**Problem statement**
Could the listing below be reproduced exactly, minus its pictures?

━━ Information shown ━━

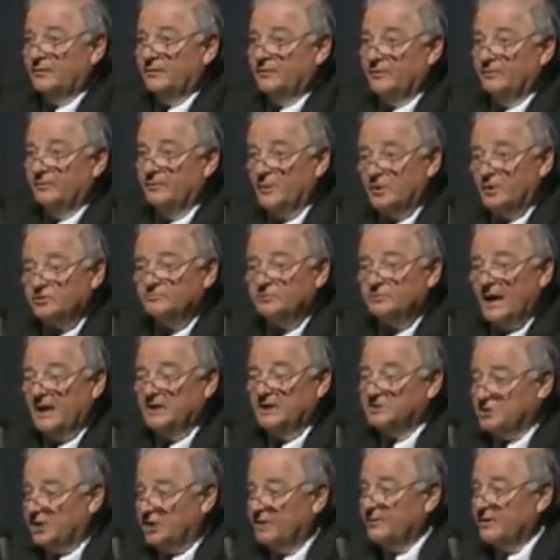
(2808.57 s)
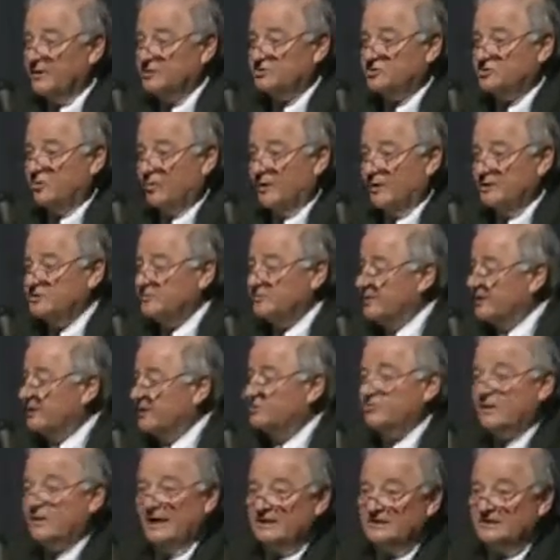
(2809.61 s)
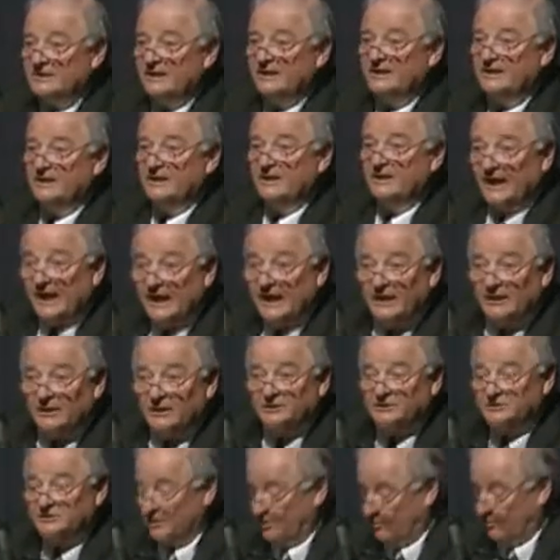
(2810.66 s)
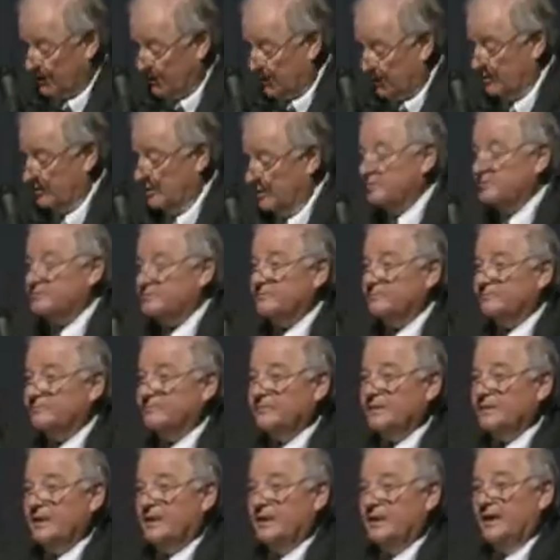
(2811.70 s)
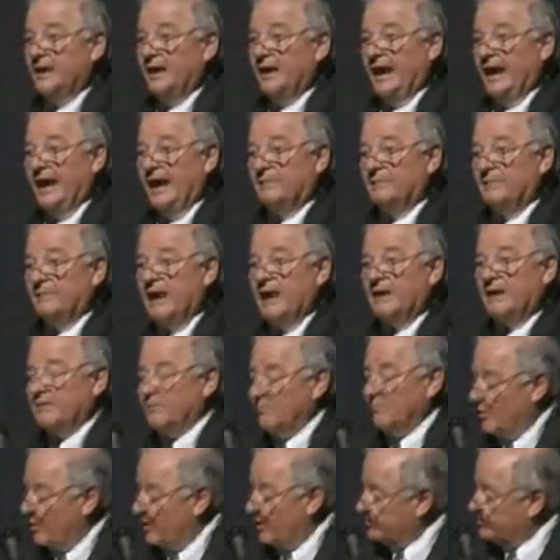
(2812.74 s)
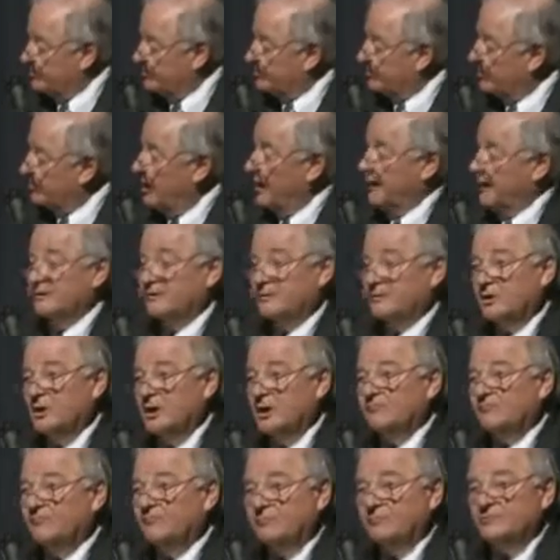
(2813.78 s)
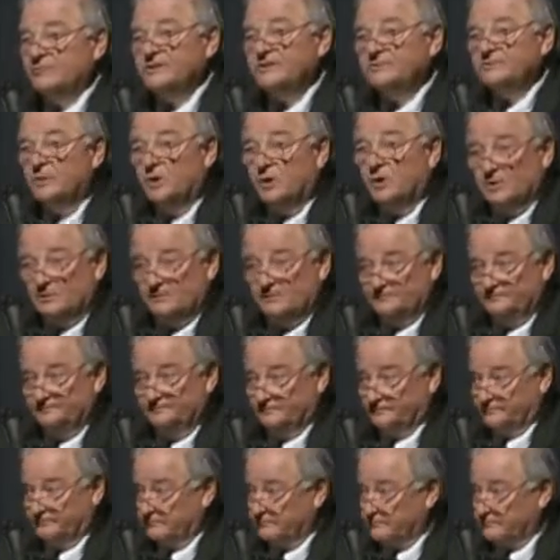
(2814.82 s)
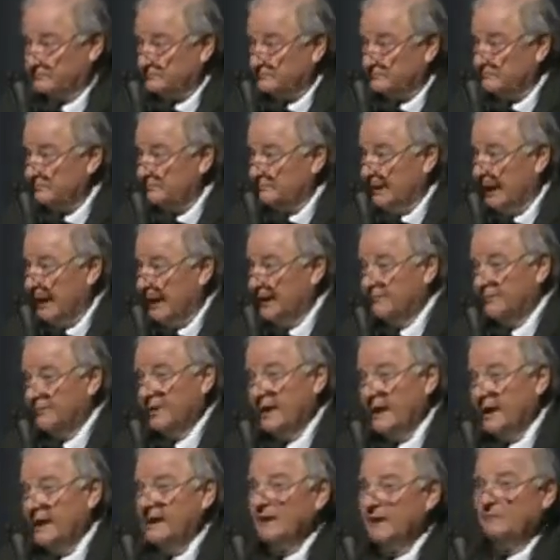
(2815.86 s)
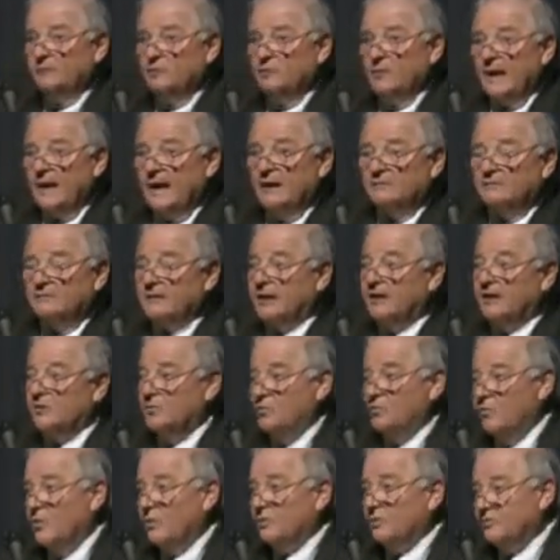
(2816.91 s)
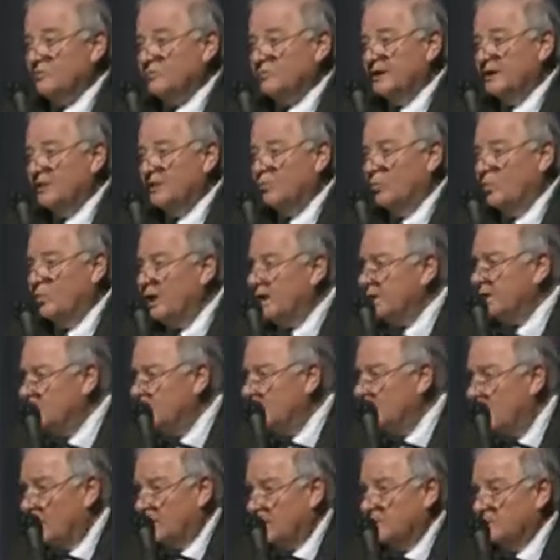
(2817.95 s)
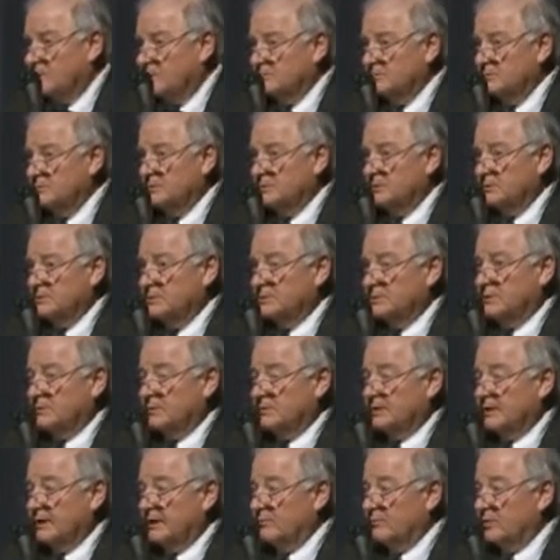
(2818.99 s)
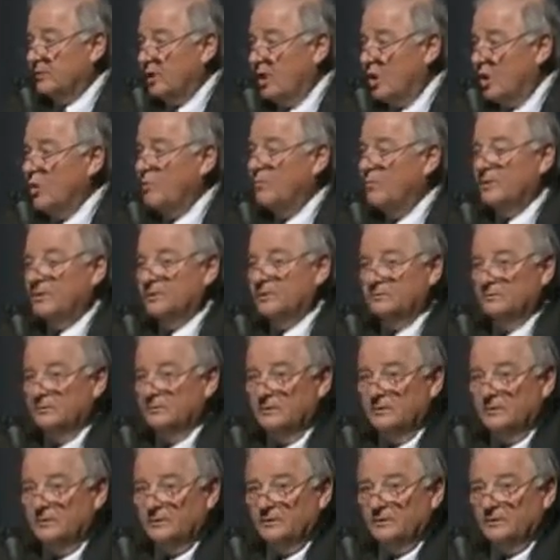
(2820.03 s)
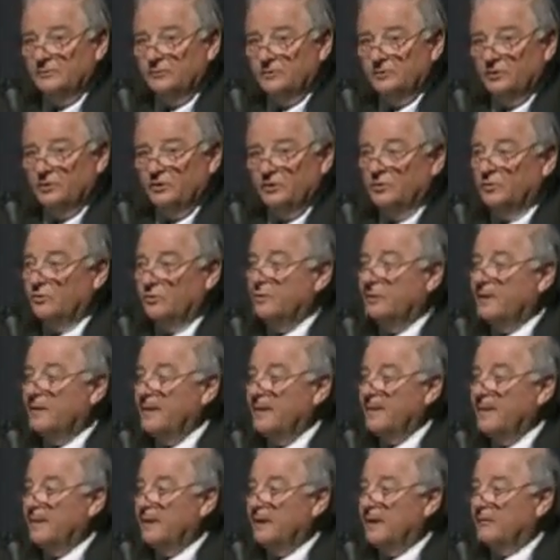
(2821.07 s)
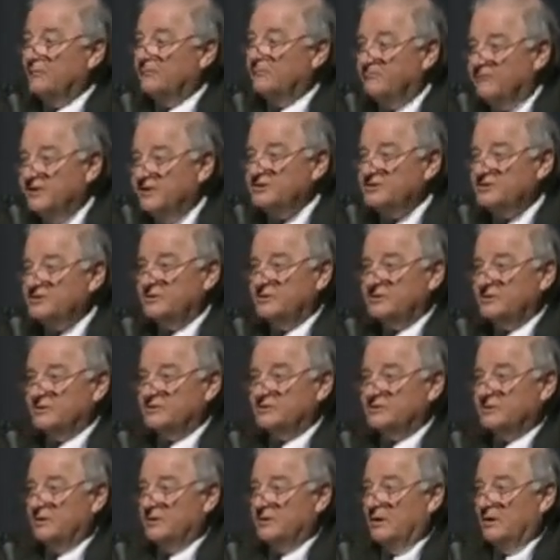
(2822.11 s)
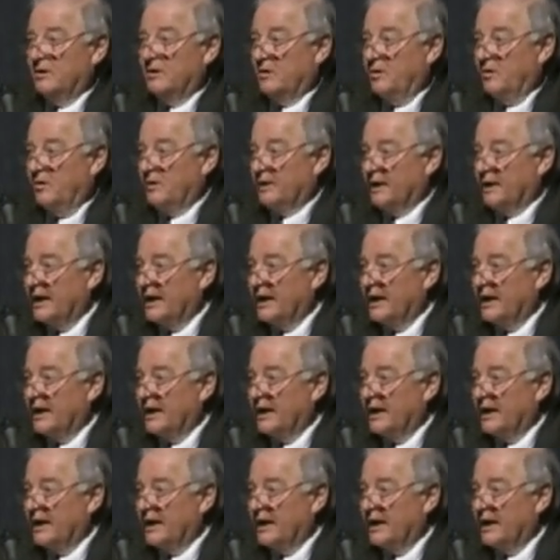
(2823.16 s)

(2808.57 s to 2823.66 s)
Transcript: the books by German historians are being translated into English so we can use them. And my remarks tonight come from this book. And if there are any of you out there who want to read one book that will open to you vistas on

━━━

**Your response**
(2808.57 s)
(2809.61 s)
(2810.66 s)
(2811.70 s)
(2812.74 s)
(2813.78 s)
(2814.82 s)
(2815.86 s)
(2816.91 s)
(2817.95 s)
(2818.99 s)
(2820.03 s)
(2821.07 s)
(2822.11 s)
(2823.16 s)

(2808.57 s to 2823.66 s)
Transcript: the books by German historians are being translated into English so we can use them. And my remarks tonight come from this book. And if there are any of you out there who want to read one book that will open to you vistas on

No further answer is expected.